Dobló la prescripción y la guardó en uno de los bolsillos traseros de su pantalón de trabajo mientras rumiaba cuentas para verificar si le alcanzaría para comprar esos dichosos suplementos. Se pasó los dedos por la frente para aliviar la tensión que se había acumulado allí y caminó hacia la recepción para firmar el documento que evidenciaba su asistencia ese día. Le dio una sonrisa de labios cerrados a la recepcionista y salió del centro médico.
Respiró hondo y esta vez decidió concentrarse en el cielo. Estaban en invierno, por lo que las nubes lo sitiaban. Le gustaba verlas porque le traían un poco de calma y le recordaban las veces que su madre las contaba junto a ella de pequeña. Se forzó a relucir una sonrisa y continuó su camino por la calle contraria. Eevi ya estaría esperándola fuera del instinto de música quizá con una mueca por la tardanza, como era habitual en ella, y no se equivocó en cuanto la vio de brazos cruzados cerca de la puerta doble de cristal.
La pequeña le dio una mirada enfadada y, segundos después, le tendió la mano para que la guiara.
—Creo que fueron apenas diez minutos tarde —le comentó con una sonrisa de disculpa.
Eevi sacudió la cabeza y resopló.
—Quince.
—Por lo menos no fueron veinte —intentó bromear.
Eevi solo la miró con disgusto y le apretó la mano como una pequeña rencilla.
Signe le entornó los ojos y pasó de sus otras muecas.
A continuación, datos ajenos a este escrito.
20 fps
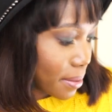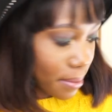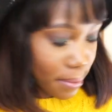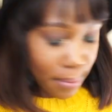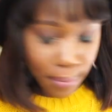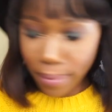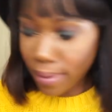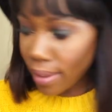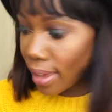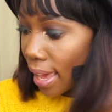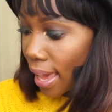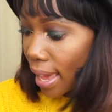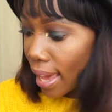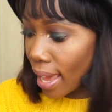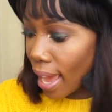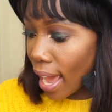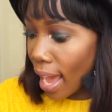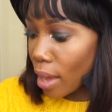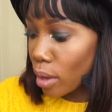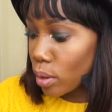
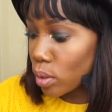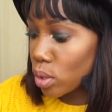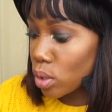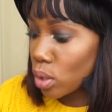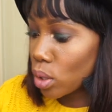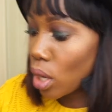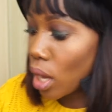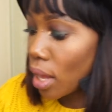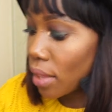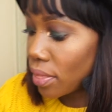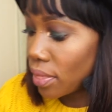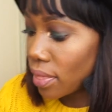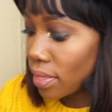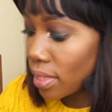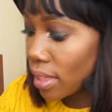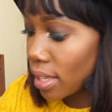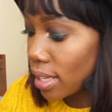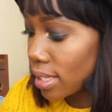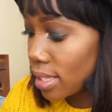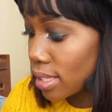Okay, I also
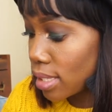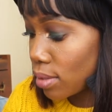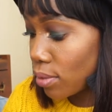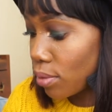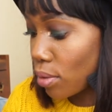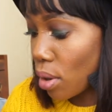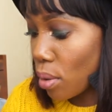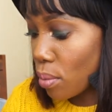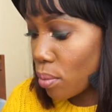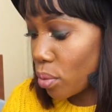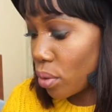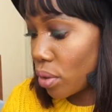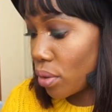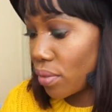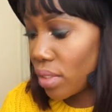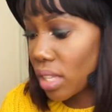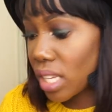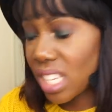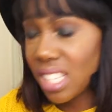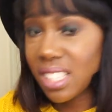got this from one
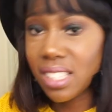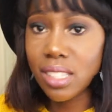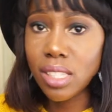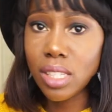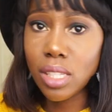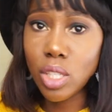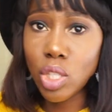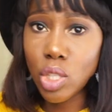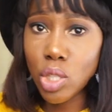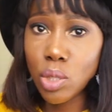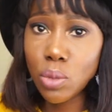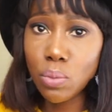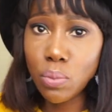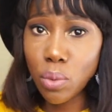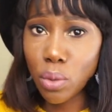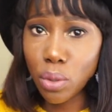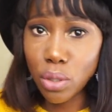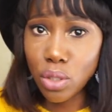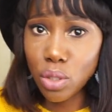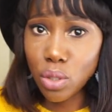of these
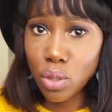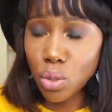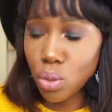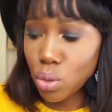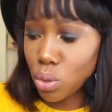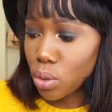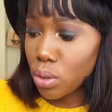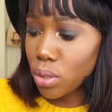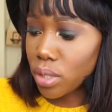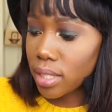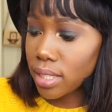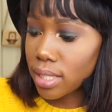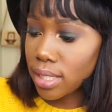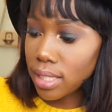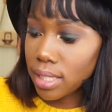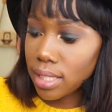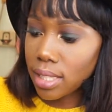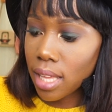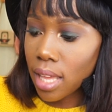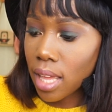sports
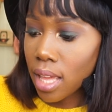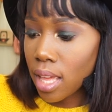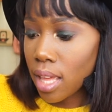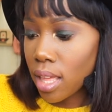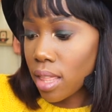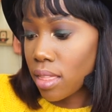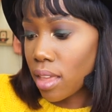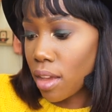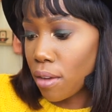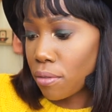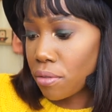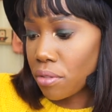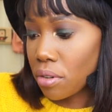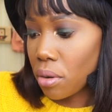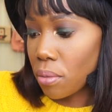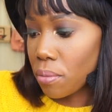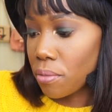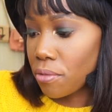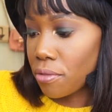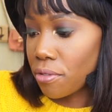stores. They're
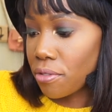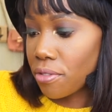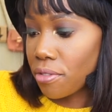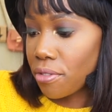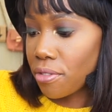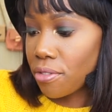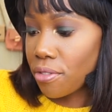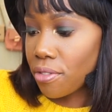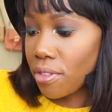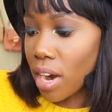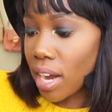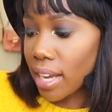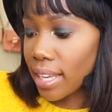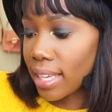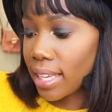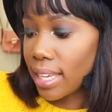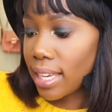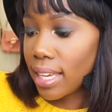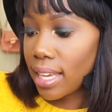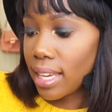from
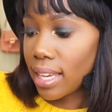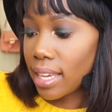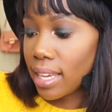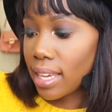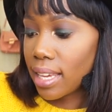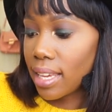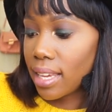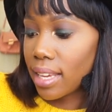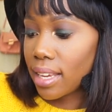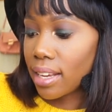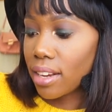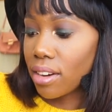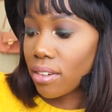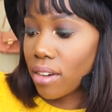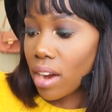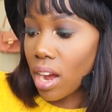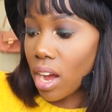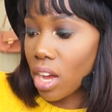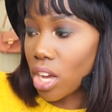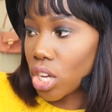
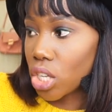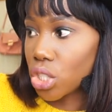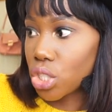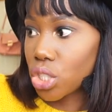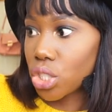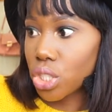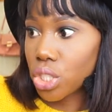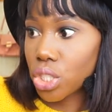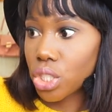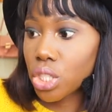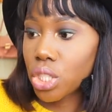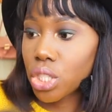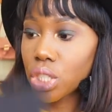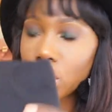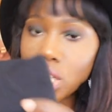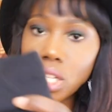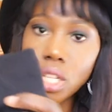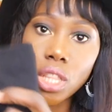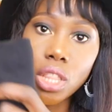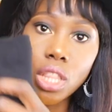Brownskingirlmw.
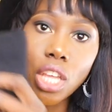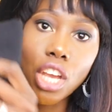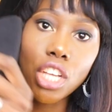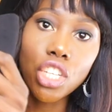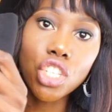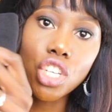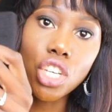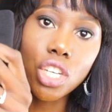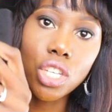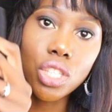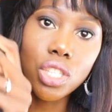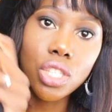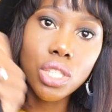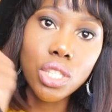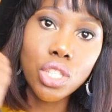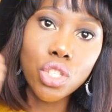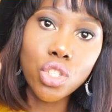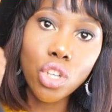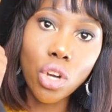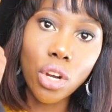They're
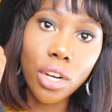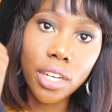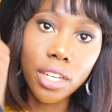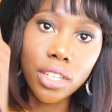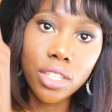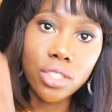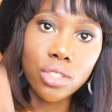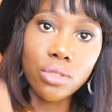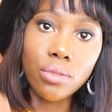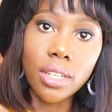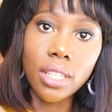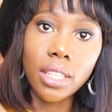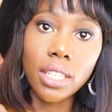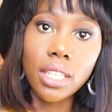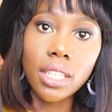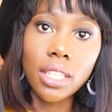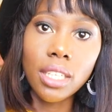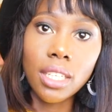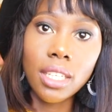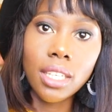just joggers,
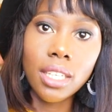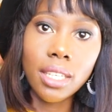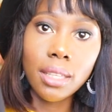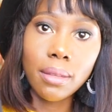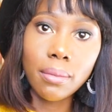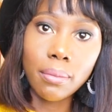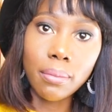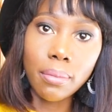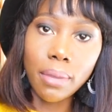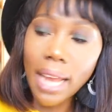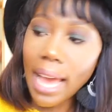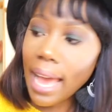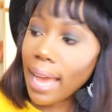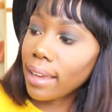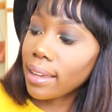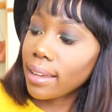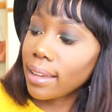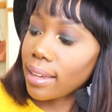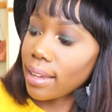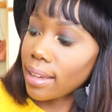really.
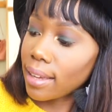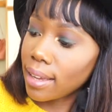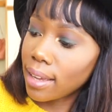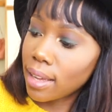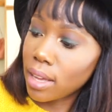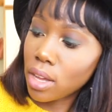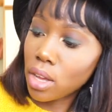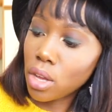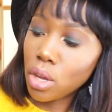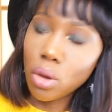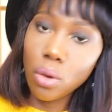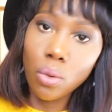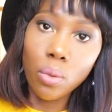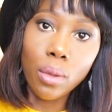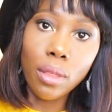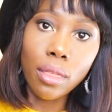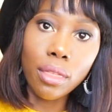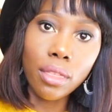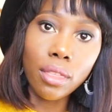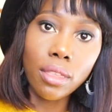Black
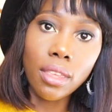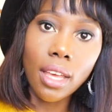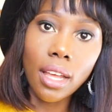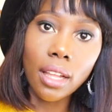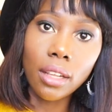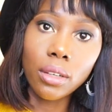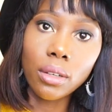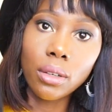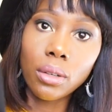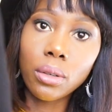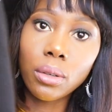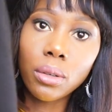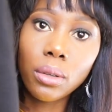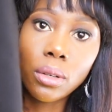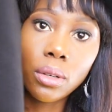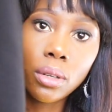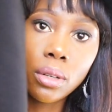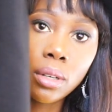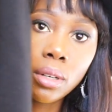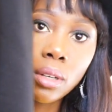with yellow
Era una niña talentosa con el violín, que cargaba en su estuche tras la espalda. Las mensualidades no eran tan costosas, de modo que podía permitirse pagarlos, aunque esto significa que sus cuentas a veces no llegaban a la meta que se proponía para saldar los pagos de los servicios, por ejemplo. Aun así, se contentaba apoyando su habilidad y sueño, porque Eevi deseaba tocar en grandes orquestas en Broadway o San Francisco, lejos de su país. Sin embargo, haría lo posible para que pisara alguno de esos lugares. Estaría allí, por supuesto, impulsándola en cada paso.
Le apretó la mano y bajó la mirada para ofrecerle una sonrisa amistosa en cuanto Eevi dejó de murmurar lo descontenta que estaba por su falta de puntualidad. A pesar de ello, la rabieta se le pasó rápido y ahora le señalaba un escaparate que exhibía un bello vestido de tul celeste. Lo apreció rápidamente y anotó el costo en su agenda mental para tenerlo en cuanta como próximo regalo cumpleaños. Cruzaron la calle y esta vez transitaron por los locales que mostraban dulces y otros alimentos que harían huir a cualquier diabético, y Eevi no dudó en señalarle varios escaparates con la esperanza de que le comprara algo, pero, muy a su pesar, no podría ser posible aquel día.
—¿Qué tal el próximo fin de semana? —le cuestionó, y la instó a que caminara más rápido.
Eevi hizo un puchero y bufó.
—¿Promesa de meñique? —Se detuvo y se lo extendió con la mirada de cachorrito que solía usar para engatusarla.
Signe rio y aceptó.
—Promesa de meñique. —Movió las manos al tiempo que asentía—. Vamos, tenemos que llegar a preparar el refrigero.
Eevi se animó y entrelazó los dedos con los suyos, caminando a su lado con saltitos entusiastas.
—¿Podremos hornear galletas de maní?